The US updated producer prices that were flat excluding food and energy for a third straight month in December (consensus +0.2%). That drove a large drop in US bond yields, reversing the earlier rise that was driven by higher oil prices this morning. Excluding food, energy and trade services saw prices up 0.2% m/m and on consensus and so excluding trade services was the difference maker. It’s lagging data when shipping costs and supply chain pressures are rising again. Plus, passthrough of higher prices into consumption baskets is ongoing.

US financials are kicking off the US earnings season in earnest with a number of top names on the docket. It’s a weak start so far with a combination of names generally either disappointing on earnings, and/or earnings details like revenues, and/or guidance. Headline results are shown in chart 1 but the details to the figures that are being examined by equity analysts matter much more. This is modestly weighing on lower US equity futures as they underperform European gains.

Chart 1: US Banks' Q4 Earnings

A trio of Chinese macro readings arrived overnight:

  • Chinese CPI landed at -0.3% y/y (-0.4% consensus). In month-over-month terms, CPI was up by 0.1% NSA which is slightly on the firmer side compared to like months of December in the past (chart 2). The media calls it deflation, economists generally wouldn’t say they are ticked that box. One reason is that much of the softness is base-effect driven through comparisons to a year ago. Much of it is narrowly based, with food prices down 3.7% y/y (non-food +0.5%) while service prices were up by 1% y/y again. Within food, categories like pork are still being based to the temporary surge of prices and year ago and previously. So the definition of deflation—a broad economy-wide decline in prices that is expected to persist and by more than just base effects and that changes behaviour—isn’t really being met.
Chart 2: Comparing Core China CPI for All Months of December
  • China’s exports picked up last month (chart 3). In dollar terms, they were up 2.3% y/y (1.5% consensus) and in yuan terms they were up 3.8%. Imports were also slightly better than expected at 0.2% y/y (-0.5% consensus) and in yuan terms 1.6% y/y (chart 4).
Chart 3: Chinese Exports; Chart 4: Chinese Imports
  • Aggregate financing missed expectations and so did core domestic currency loans. Charts 5 and 6 show that the full-year financing flows were robust, but charts 7 and 8 show that growth in outstanding amounts remains weak. Domestic currency loan growth continues to decelerate, but total financing has picked up a bit and includes bonds, equities, short-term paper, other shadow products and a mixture of government and private financing.
Chart 5: China's Year-to-Date Aggregate Financing; Chart 6: China's Year-to-Date New Yuan Loans
Chart 7: China's Loan Growth; Chart 8: China's Waning Total Financing Growth

The UK dumped several lagging releases for November this morning. They were mixed. Nobody much cared. GDP was a tick better than expected at 0.3% m/m. Industrial output was up 0.3% m/m and on consensus, but there were negative revisions. The services index was strong as it increased 0.4% m/m (0.2% consensus) with positive revisions. Construction output was soft.

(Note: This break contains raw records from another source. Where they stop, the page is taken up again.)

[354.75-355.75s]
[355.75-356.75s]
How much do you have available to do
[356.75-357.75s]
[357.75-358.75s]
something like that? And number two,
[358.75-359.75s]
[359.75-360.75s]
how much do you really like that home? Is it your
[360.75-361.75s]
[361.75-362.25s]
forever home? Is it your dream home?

There is nothing due out in Canada where the fireworks start on Monday with the BoC’s inflation expectations and then Tuesday’s CPI.

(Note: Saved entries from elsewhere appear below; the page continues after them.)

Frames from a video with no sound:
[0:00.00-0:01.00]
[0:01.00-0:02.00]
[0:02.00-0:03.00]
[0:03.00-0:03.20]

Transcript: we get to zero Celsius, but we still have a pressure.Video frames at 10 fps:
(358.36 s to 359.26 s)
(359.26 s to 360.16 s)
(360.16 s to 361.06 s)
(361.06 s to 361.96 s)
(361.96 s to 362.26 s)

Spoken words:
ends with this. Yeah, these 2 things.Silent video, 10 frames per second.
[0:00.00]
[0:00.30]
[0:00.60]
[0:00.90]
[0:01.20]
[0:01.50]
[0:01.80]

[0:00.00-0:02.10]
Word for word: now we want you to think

As an aside, pressures to get workers to commute into the office in a place like Toronto won’t like this one. Toronto just ranked worst in North America for traffic and third worst in the world. Enormous immigration is only going to make this worse on top of housing shortfalls. That means that the cost of commuting into the office is ginormous in this city. I’m delighted to finally see the consensus of the street’s economists waking up and ringing the alarm on excessive immigration as I’ve been arguing that for a long time now. The self-imposed problem in the office market relates to a combination of congestion in transportation networks combined with the decision to keep piling on office capacity in the downtown core while Toronto looks at massive property tax increases.